- А что вы можете предложить? - спросила Нина. - Смотреть на все эти ужасы широко открытыми глазами? Мы уже четвертый год смотрим! 
- Но прятать голову в песок и ждать, пока тебя зарежут, это не самое лучшее, - сказал Яковлев, проницательно взглядывая на Гуляева, потом на Нину и словно бы соединяя их этим взглядом. - Не так ли, Владимир Дмитриевич? 
- Правильно, - согласился Гуляев, - что вы предлагаете? 
- Ничего особенного, просто хочу посоветовать властям во всех этих событиях лучше использовать имеющиеся силы. Мне, например, не по душе еще одна резня. На германском фронте я командовал ротой, а теперь сижу в канцелярии. Завтра же попрошу использовать меня по назначению. 
- Вы учтены по регистрации офицеров? 
Яковлев со странной, почти торжествующей усмешкой посмотрел на Нину. Она отвернулась. 
- Не регистрировался. 
- Как так? 
- Когда устраивался в конце прошлого года на работу, в анкете не упомянул, что был офицером. 
Гуляев молча смотрел на него. Яковлев ответил коротким насмешливым взглядом: 
- Не нравится, Владимир Дмитриевич? Мне сейчас самому не нравится. Но раньше я думал иначе. Ни за белых, ни за красных. Ни за кого. 
Гуляев допил свой стакан чаю, изредка черпая ложкой из чашки варенье. 
- Не можете ли вы мне сказать, товарищ, красный товарищ, - спросил вдруг купец, - что, нынче еще не будет главной-то заварухи? 
- Какой главной? 
- Ну эти... Из деревень-то не пришли еще грабить? Этот, Клещ-то? 
- Господи, царица небесная, ужасти какие говоришь, отец! перекрестилась купчиха. 
- А то ведь стреляли, - пояснил купец, сжимая в толстых руках крохотную чайную ложечку, - до двух раз. Один раз за полудень, второй ближе к вечеру. 
"Один раз эскадронцы, а второй?" - подумал Гуляев. 
- Ничего страшного, Онуфрий Никитич, - сказал Яковлев, - у нас в канцелярии исполкома народ дошлый, всё знают. Первый раз стреляли - в эскадроне бунт начинался. Но его быстро прикончили. А второй раз палили здесь, рядом - бежал тут один. Его из трибунала вели, а дружки напали на охрану. Он и сбежал. 

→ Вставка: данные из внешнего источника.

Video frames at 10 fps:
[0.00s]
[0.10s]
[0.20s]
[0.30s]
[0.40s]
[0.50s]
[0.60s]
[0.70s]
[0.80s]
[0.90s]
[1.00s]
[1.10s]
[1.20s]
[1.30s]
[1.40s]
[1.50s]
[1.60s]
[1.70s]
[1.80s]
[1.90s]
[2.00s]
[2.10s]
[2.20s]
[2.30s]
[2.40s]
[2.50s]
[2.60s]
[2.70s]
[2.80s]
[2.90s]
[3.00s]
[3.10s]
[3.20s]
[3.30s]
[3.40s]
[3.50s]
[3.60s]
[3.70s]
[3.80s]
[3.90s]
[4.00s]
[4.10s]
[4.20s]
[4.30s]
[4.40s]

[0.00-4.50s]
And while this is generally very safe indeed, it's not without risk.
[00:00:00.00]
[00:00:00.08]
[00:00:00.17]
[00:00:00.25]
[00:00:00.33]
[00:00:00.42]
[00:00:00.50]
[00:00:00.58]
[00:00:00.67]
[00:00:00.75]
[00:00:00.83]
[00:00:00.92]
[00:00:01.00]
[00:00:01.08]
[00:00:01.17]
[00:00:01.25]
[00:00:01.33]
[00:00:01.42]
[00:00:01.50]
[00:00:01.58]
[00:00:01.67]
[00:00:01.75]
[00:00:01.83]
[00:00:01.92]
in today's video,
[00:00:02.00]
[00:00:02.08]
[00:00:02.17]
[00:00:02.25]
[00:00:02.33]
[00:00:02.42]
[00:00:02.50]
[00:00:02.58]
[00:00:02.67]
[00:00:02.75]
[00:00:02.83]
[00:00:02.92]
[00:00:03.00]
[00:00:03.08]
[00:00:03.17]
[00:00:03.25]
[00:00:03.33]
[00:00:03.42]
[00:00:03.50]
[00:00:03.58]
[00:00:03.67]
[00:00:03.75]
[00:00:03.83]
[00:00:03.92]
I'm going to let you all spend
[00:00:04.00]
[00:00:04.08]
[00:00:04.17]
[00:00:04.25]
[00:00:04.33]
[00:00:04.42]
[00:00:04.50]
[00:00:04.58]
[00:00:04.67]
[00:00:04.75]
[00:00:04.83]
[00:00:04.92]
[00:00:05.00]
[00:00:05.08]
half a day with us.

- Целый? - спросил купец. 
- Целехонек, - усмехнулся Яковлев и повернулся своим ловким туловищем в обтертом кителе к Гуляеву: - Говорят, наш товарищ... Служил у нас, совершил какое-то должностное преступление, и вот... 
"Клешков!" - подумал Гуляев и похолодел от этой мысли. Нет, не может быть. Клешков не сбежал бы. Принял бы любой приговор. Да и не могли его осудить на смерть. Там, в трибунале, знают ведь о его заслугах. 
- Большое спасибо, - сказал он, вставая, - у меня дела. Нужно еще кое-чем подзаняться.